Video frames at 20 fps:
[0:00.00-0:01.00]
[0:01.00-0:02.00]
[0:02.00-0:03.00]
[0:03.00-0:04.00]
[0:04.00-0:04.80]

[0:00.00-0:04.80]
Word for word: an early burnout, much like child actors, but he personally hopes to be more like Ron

---

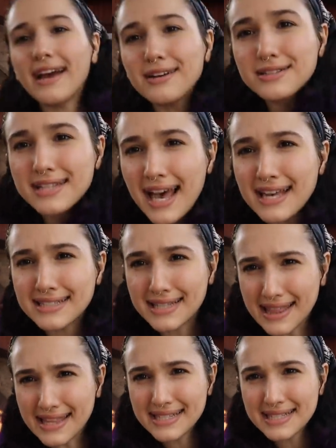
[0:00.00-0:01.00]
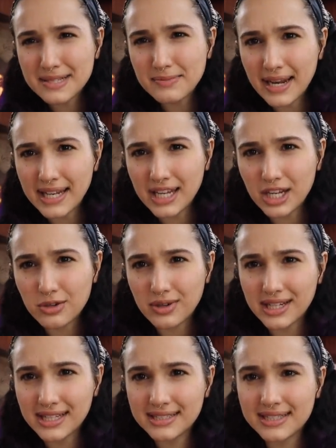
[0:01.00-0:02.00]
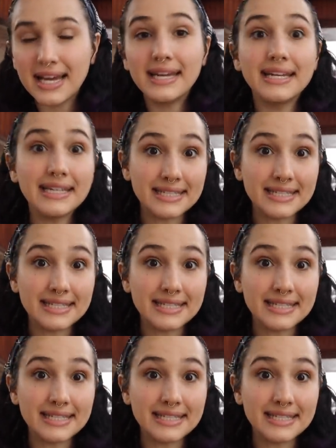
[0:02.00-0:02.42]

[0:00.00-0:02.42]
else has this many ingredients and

> [To do]
Where the listing above reaches the line that contains "Video frames at", start retyping, and finish with the line that contains "Word for word: an"; reproduce those lines exactly and no others.

> [Your response]
Video frames at 20 fps:
[0:00.00-0:01.00]
[0:01.00-0:02.00]
[0:02.00-0:03.00]
[0:03.00-0:04.00]
[0:04.00-0:04.80]

[0:00.00-0:04.80]
Word for word: an early burnout, much like child actors, but he personally hopes to be more like Ron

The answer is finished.